Our first full day of leisure and I was up early at 5.55am as we were being picked up by Tadeo at 7.00am to drive to Kyambura Gorge. The gorge is located in the midst of miles of savannah, so unless you knew what you were looking for it would be easy to miss. The gorge is famous for its chimps and monkeys who inhabit the lush rainforest, but we only saw one chimp in the entire morning and he was nearly camouflaged by leaves. Our guides were Moses, Jane and Ben, who are the rangers who will be visiting the UK in September. For the first time this trip I saw one of them use their AK47 in order to drive off an elephant who got too close. We also saw some huge nests up in the trees which belonged to black ants. When we returned from the gorge we met a Czech couple who had been in the mountains for several days. They were delighted that I had taught someone from Ostrava (Katie Ball) as it was their home town.
Tadeo was on his usual good form and nicknamed me Njojo ‘The elephant’ much to Stu’s amusement.
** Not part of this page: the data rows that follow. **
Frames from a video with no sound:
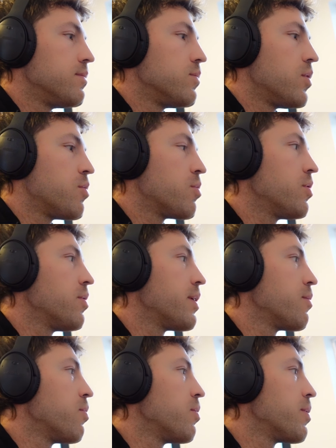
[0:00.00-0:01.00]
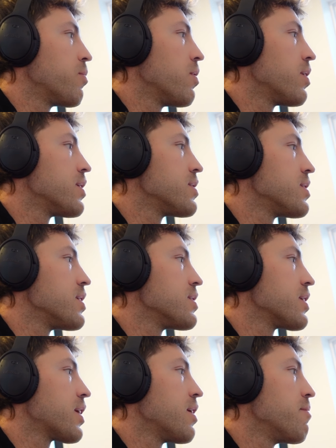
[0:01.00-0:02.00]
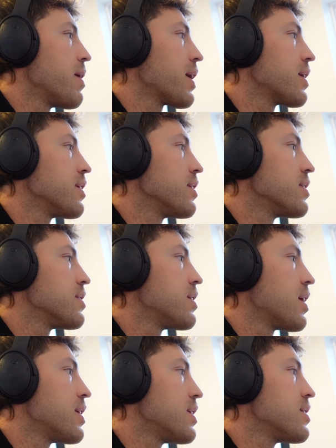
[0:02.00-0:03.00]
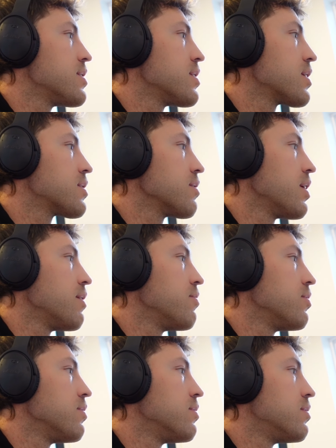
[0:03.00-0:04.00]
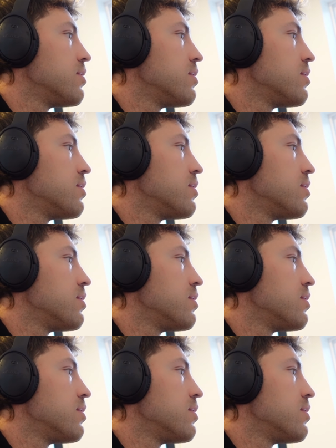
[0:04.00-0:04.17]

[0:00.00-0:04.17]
And really what we want to see is it come back into this 96 level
I have to say that his reasoning behind this nickname was as subtle as a sledgehammer, and I will upload film of it when we get back to the UK. Stu was nicknamed Mbogo ‘The buffalo’, but Tadeo’s reasoning was far nicer. To make up for this slight, the rangers took us all out for lunch at a local restaurant and I had chicken with rice. Tadeo recommended I try out a local pepper on my rice. I regretted this immediately as it nearly took my mouth off to his obvious delight.
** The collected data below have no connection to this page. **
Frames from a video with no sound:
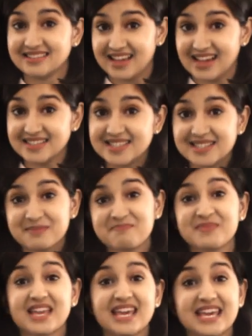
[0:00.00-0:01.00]
Thus,
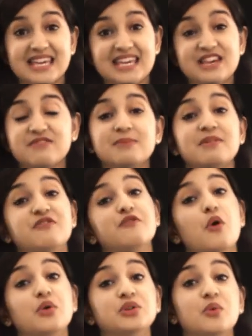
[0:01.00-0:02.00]
even
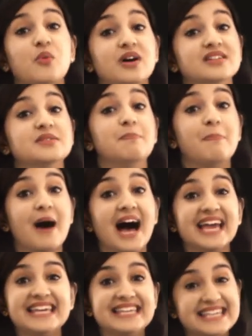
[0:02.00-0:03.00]
before the word
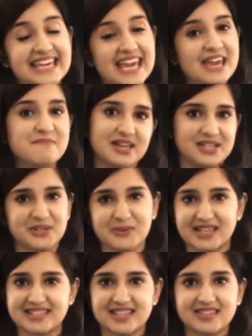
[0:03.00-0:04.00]
pi came into
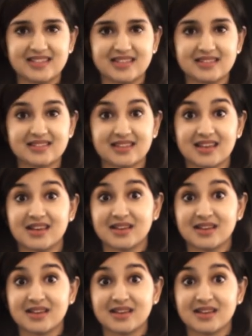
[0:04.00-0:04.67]
existence,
Our afternoon was spent at Maramagambo Forest, which on first appearance looked very much like a British wood. Our guide was Godfrey who showed us a leaf that although it looked smooth, was actually rougher than sandpaper. Ugandans use it for sharpening knives and cleaning saucepans. We also saw leaves for soothing babies’ rashes and for helping with ulcers. When we reached the bat cave the stink of ammonia was terrible. We sat behind a glass screen to watch the bats. They didn’t half make a noise! Godfrey told us that the big black ants’ nests took nearly twenty years to make this size. Tadeo showed me the tiny chilli plant that had made my pepper earlier. No wonder it was hot!
We returned to Hippo House to begin packing for the trip back to Entebbe tomorrow after our final activity, a game drive.We have a farewell reception for some of the rangers tonight and there is a small chance Stu and I could be involved in a very special activity. If this comes off I will let you all know about it!